The announcement is embargoed until January 23, 10am ET. I can share the press release under embargo and answer any questions you may have.

I founded Redd two years ago because Google News wouldn’t add and surface the blogs I cared about while ordinary RSS readers required me to go through every title to feel caught up on news. Now we have over 500,000 active users and are still growing over 10% MoM. The new product offering we are launching is aimed to help busy professionals who have to be informed for their work.

Please let me know if you’d like to set up a call, or if I can answer any questions. I look forward to hearing from you!

Best, Yury

Prepare some images to go along with the announcement: your product’s screenshots and a photo of your team – also have you personal headshot ready just in case. Recall how almost every news piece has one or several images and simplify the work for the reporter that is willing to write about you.

If the reporter writes back and says he or she accepts the embargo, send back a short email with the details you haven’t shared before and maybe add a press release at the bottom. Mention the embargo date and time right in the press release again so it’d be easy for them to avoid any mistakes. Embargoes are often broken due to human error and not malice. But never send the materials if the journalist hasn’t accepted it – then they are in their right to write about it.

You will likely need to follow-up with the most if not all of your contacts. It’s a sensitive topic – journalists get dozens of pitches a day and might get annoyed. But sometimes they truly miss your email. My first TechCrunch publication happened very quickly after the third follow-up I sent. But you probably shouldn’t follow-up more than three times. And wait a few days between these reminders. If you haven’t used all your opportunities to follow-up fill free to send all the materials even to the reporters who haven’t replied at the moment of the embargo. Somebody may get interested in the last minute.

Sometimes you’d get “Passed” emails. Since reporters are very busy, most might not even reply to you, so it’s hard to understand if they passed or just missed it. I presume you’d be using mail tracking (won’t dive into that) so if you see they saw the message – stop bugging them.

A few items that should be obvious but sometimes aren’t:

  • If you’re pitching the launch of a brand new product ensure that it’s not out there in the wild along with the post in your company’s blog. The same goes for practically any other announcement.
  • Check that all the links are good and your website won’t be down during the pitching. If people can’t check it out right away it’s very easy for them to move on.
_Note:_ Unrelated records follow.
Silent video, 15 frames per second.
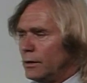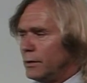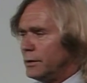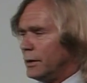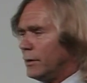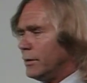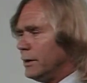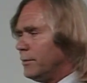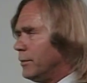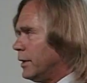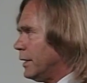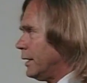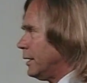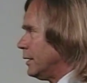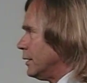Now, in
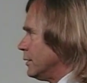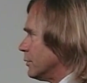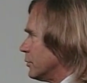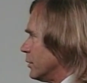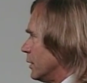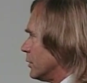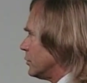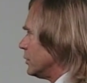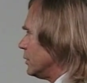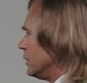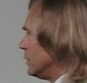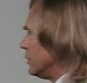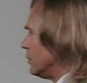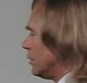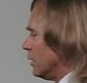my instruction
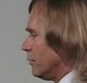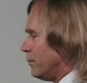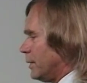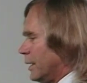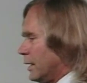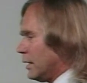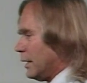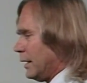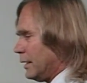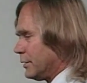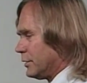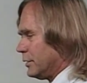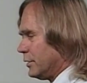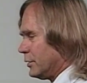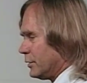in all of my
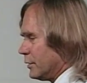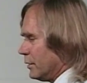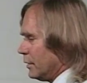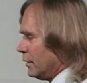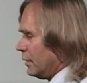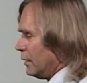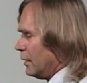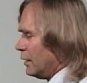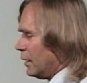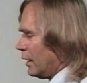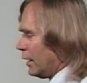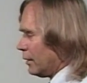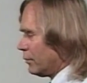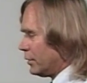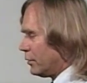classes,
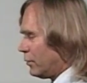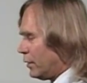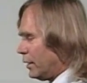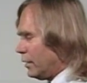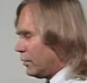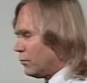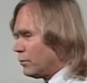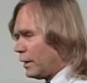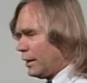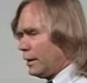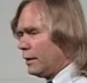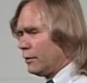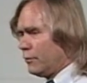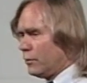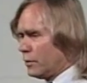I require
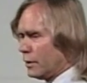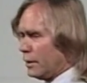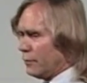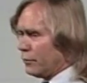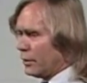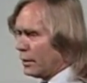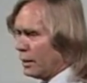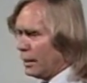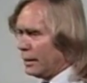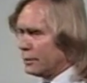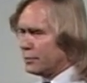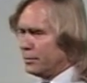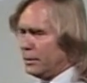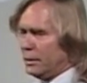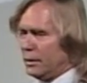writing for every
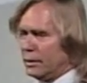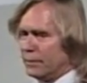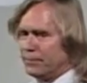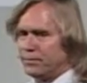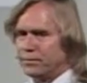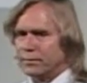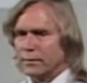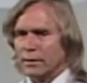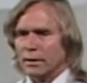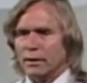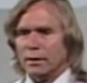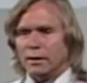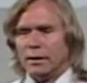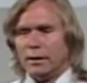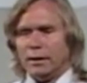class meeting.
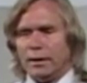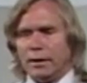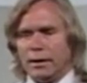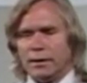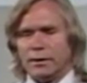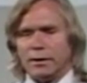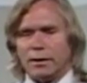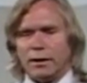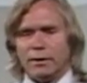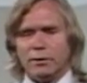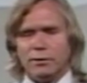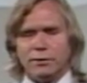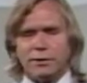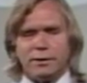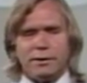And I
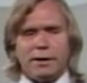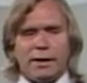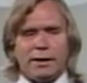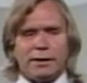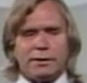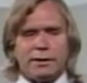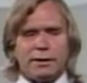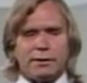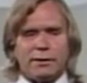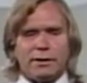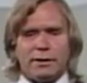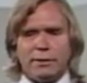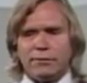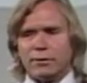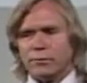use the tactic
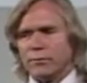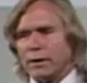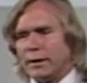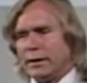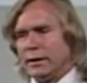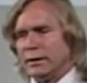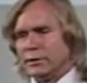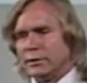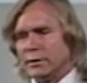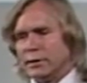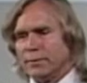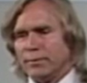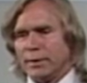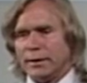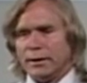that if the writing isn't
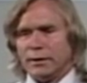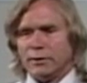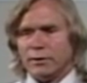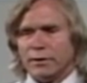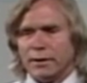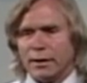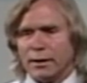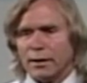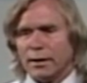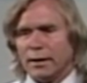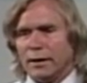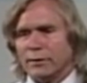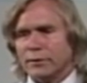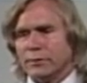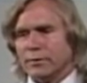completed, you're not
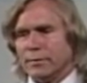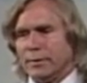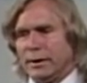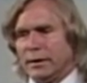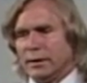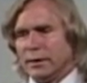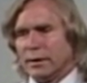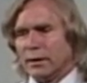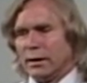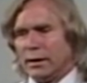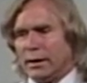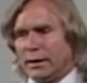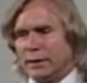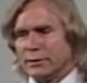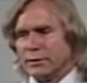allowed to remain in the
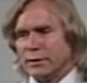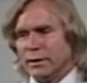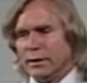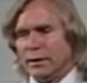class.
Hopefully, you’ll get some interested journalists. They might reach out to ask additional questions, request a unique quote or even set up a 30-60 minutes call to talk to you directly. Respond as soon as you can. If they come through a personal interview the chances they’ll write are usually quite high unless they got noticeably uninspired during your call. In some cases, they’d need to pitch the story to their editor who might be the one to pass on it as well.

Set up a Google News alert and hope for the best. Again, there are specialized tools that could catch more mentions if you end up having a big announcement but Google will have the core ones you need to care about.